§ Problem to work on
Take every line from the entries below that includes the word "video" and copy it.

§ Given entries
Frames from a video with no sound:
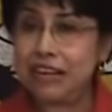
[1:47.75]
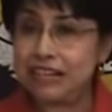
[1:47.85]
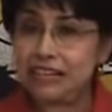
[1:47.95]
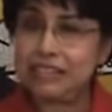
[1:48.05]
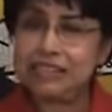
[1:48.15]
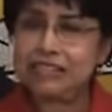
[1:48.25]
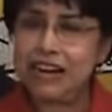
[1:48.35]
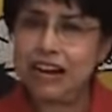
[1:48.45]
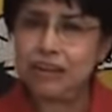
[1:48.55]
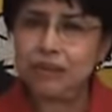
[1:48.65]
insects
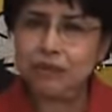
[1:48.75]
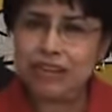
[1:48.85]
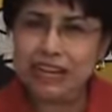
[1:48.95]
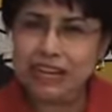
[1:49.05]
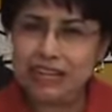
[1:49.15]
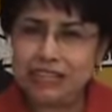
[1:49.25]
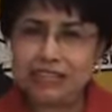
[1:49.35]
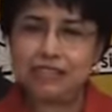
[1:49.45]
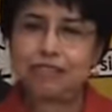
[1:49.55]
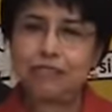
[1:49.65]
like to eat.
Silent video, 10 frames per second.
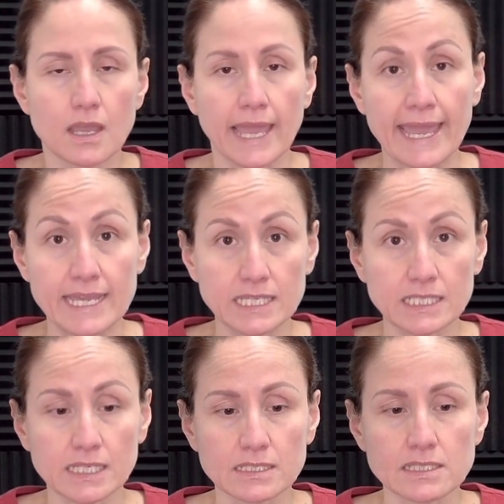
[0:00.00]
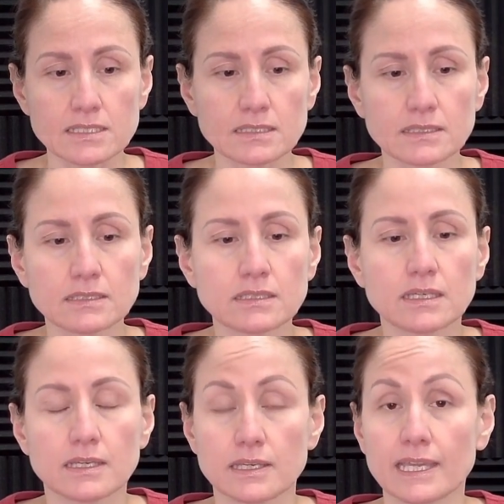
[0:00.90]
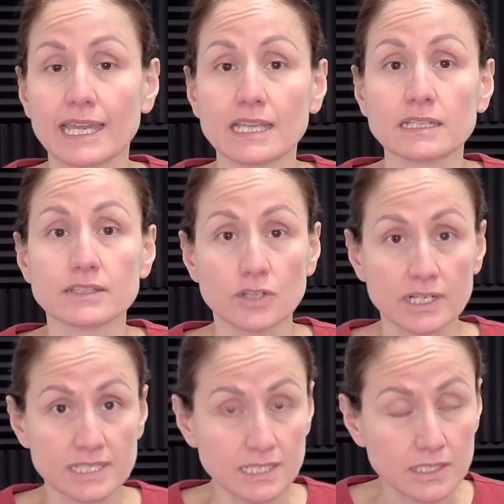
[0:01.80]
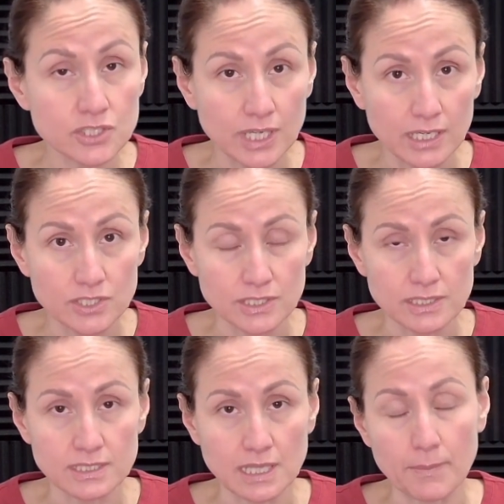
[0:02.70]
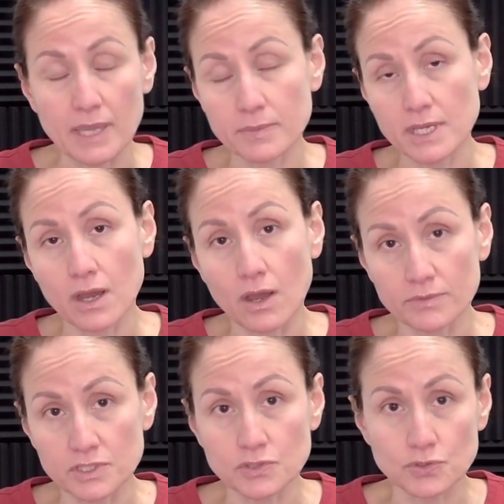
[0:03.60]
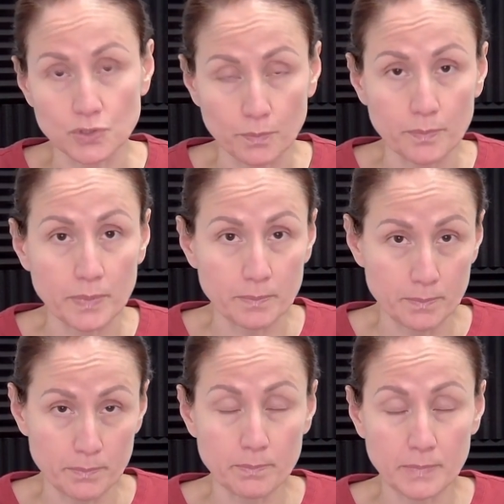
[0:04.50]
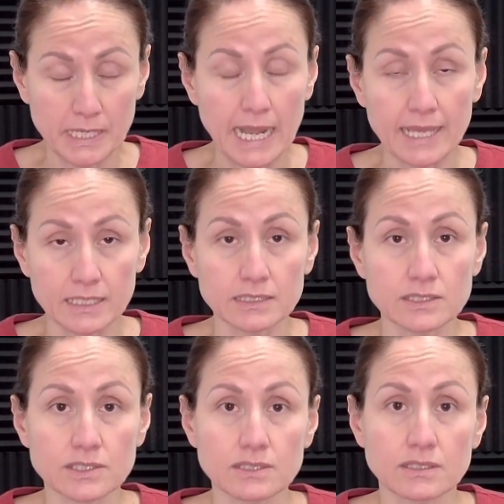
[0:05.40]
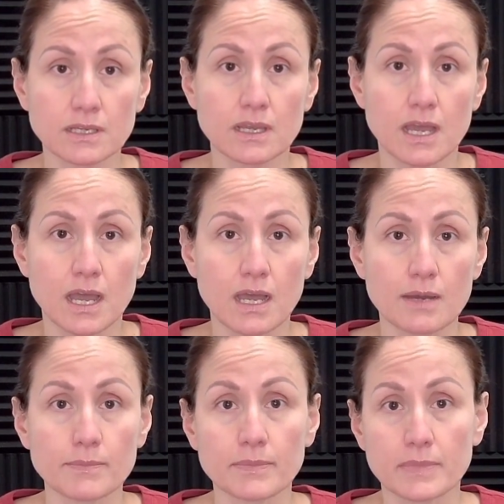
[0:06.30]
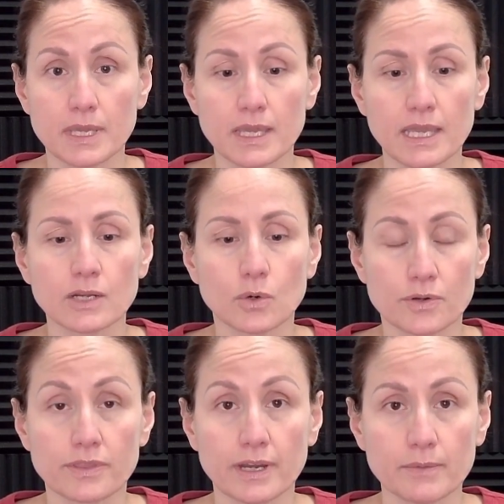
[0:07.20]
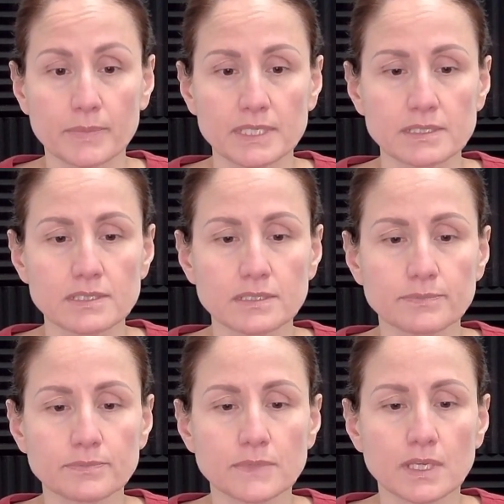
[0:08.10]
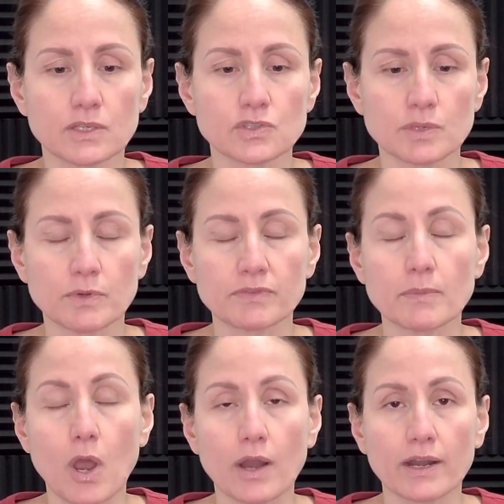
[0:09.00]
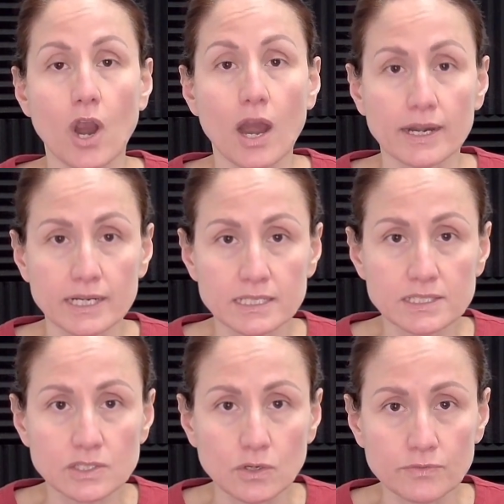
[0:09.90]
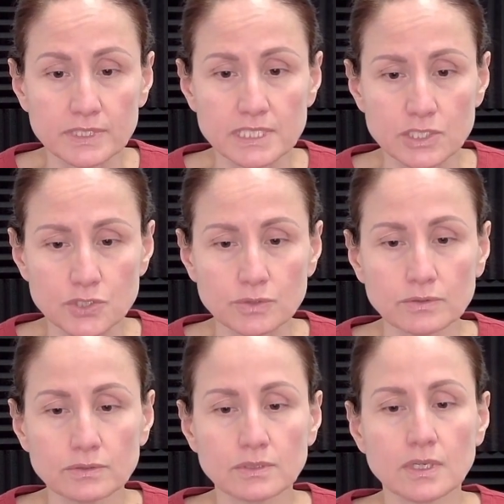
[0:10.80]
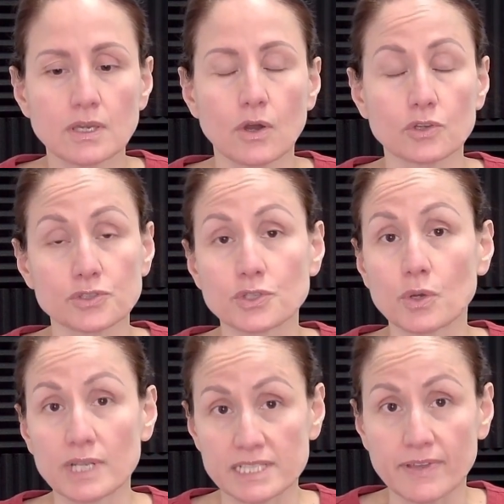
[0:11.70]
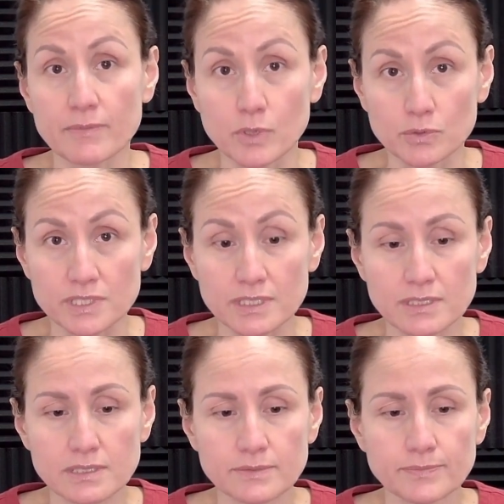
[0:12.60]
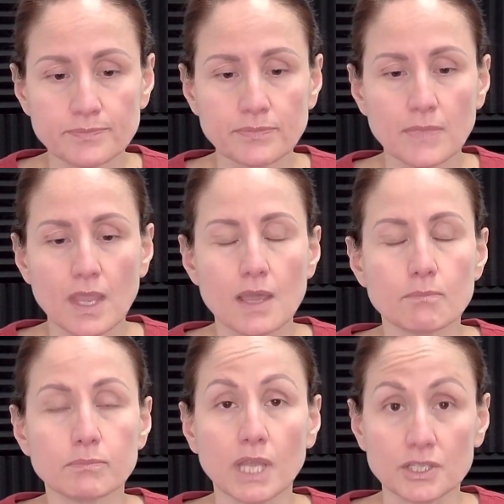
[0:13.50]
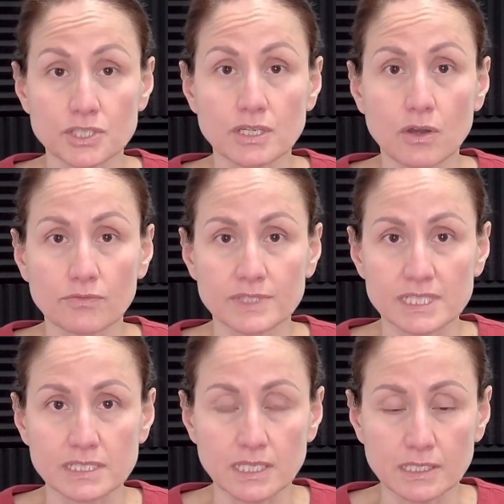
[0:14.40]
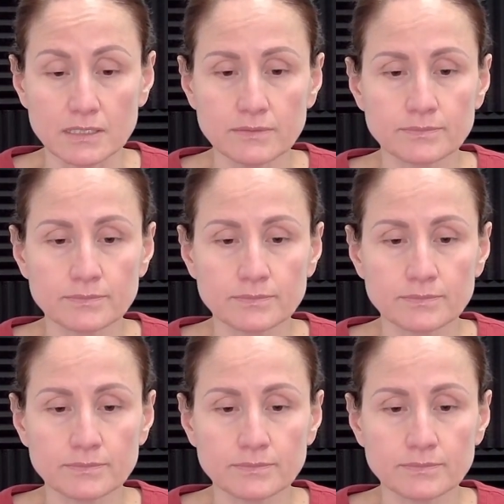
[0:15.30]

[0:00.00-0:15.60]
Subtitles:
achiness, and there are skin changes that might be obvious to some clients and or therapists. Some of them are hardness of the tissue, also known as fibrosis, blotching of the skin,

§ Result of this exercise
Frames from a video with no sound:
Silent video, 10 frames per second.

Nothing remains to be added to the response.